North Korean state media said Saturday leader Kim Jong Un reviewed images taken by his country's new spy satellite of a US naval base at Pearl Harbor in Hawaii and "major target" sites across South Korea.
Pyongyang successfully put a military spy satellite into orbit this week, but Seoul said it was too early to determine if the satellite was functioning as the North claims.
Experts have said putting a working reconnaissance satellite into orbit would improve North Korea's intelligence-gathering capabilities, particularly over South Korea, and provide crucial data in any military conflict.
Pyongyang previously claimed, within hours of the Tuesday launch, that Kim was shown photos of US military bases in Guam taken by the satellite, named "Malligyong-1".

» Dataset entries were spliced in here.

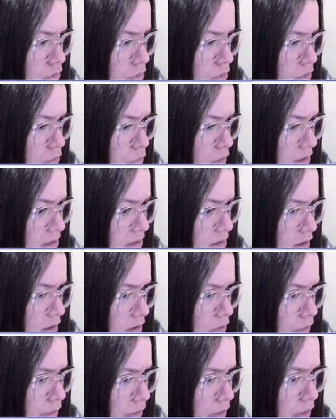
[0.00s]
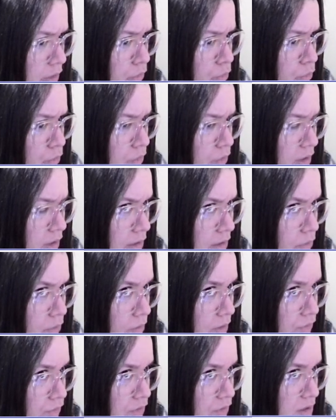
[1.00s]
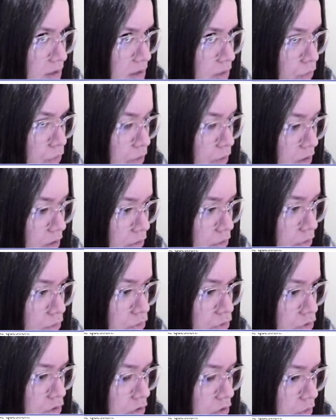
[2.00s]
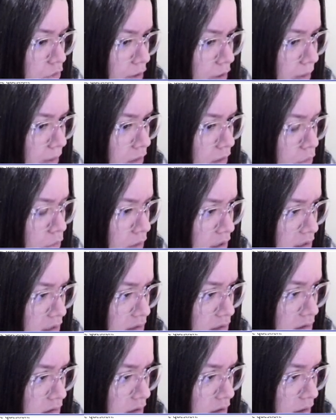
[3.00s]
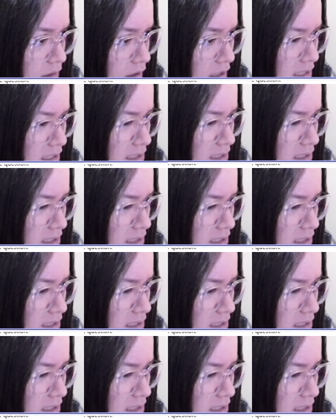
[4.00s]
sure what if like if it's a Windows or a Mac OS.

On Saturday, the North claimed Kim inspected images taken as the satellite passed over Hawaii at around 5:00 am (2000 GMT Friday), including those of "a naval base in the Pearl Harbor, the Hickam air-force base in Honolulu", according to the North's official Korean Central News Agency.
Kim also reviewed the satellite's images of the South Korean port city of Busan, which Pyongyang said were taken at around 10:00 am on Saturday.

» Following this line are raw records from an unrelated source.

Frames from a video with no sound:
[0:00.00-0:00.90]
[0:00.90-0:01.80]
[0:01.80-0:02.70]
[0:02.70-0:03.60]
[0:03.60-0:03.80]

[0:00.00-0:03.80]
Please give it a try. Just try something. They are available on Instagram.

The photos included ones of the US nuclear-powered aircraft carrier USS Carl Vinson, Pyongyang claimed.
The carrier had arrived at the Busan Naval Base on Tuesday, according to Seoul's military.
Kim also reviewed "major target areas in the enemy region" -- referring to the South -- including Jinhae, Busan, Ulsan, Pohang, Daegu and Gangneung, KCNA added.
In an earlier report on Saturday, KCNA said Kim had the day before reviewed the satellite's images of "major target regions" in the South, including its capital and cities hosting US military bases.
The Friday images also included some areas of North Korea, it added.
Among the South Korean cities mentioned, Pyeongtaek -- around 60 kilometres (37 miles) from Seoul -- hosts Camp Humphreys, the largest overseas US military installation in the world.
Pyeongtaek is also home to the Osan Air Base, which houses Seoul's Air Force Operations Command as well as a US Air Force base.
South Korean Defence Minister Shin Won-sik told a local radio station on Thursday that spy satellites cannot produce photographs on the first day of the launch, questioning the credibility of Pyongyang's earlier claims, according to Seoul's Yonhap news agency.
"Even if the satellite enters the orbit (successfully), it takes a considerable amount of time to perform a normal reconnaissance mission," he told the radio station, according to Yonhap.
Pyongyang is barred by successive rounds of UN resolutions from tests using ballistic technology, and analysts say there is significant technological overlap between space launch capabilities and the development of ballistic missiles.
The North's satellite launch has since prompted the two Koreas to suspend -- the South only partially -- a five-year-old military accord established to de-escalate tensions on the peninsula.
Separately, the top diplomats of South Korea, Japan and the United States on Friday "strongly condemned the launch for its destabilizing effect on the region" after a joint phone call, the US State Department said in a statement.
Seoul's spy agency has said that Pyongyang, after two failed attempts to put a satellite in orbit earlier this year, received help from Moscow for this week's successful launch.
"If Russia had provided North Korea with a reconnaissance satellite camera this time, I think it would be possible to identify objects with a radius of at least 2 metres on the ground," Ahn Chan-il, a defector-turned-researcher who runs the World Institute for North Korea Studies, told AFP.
Now that Pyongyang has a spy satellite, the North's next likely step will be to further develop its "strategic nuclear weapons" using space launch capabilities, he added.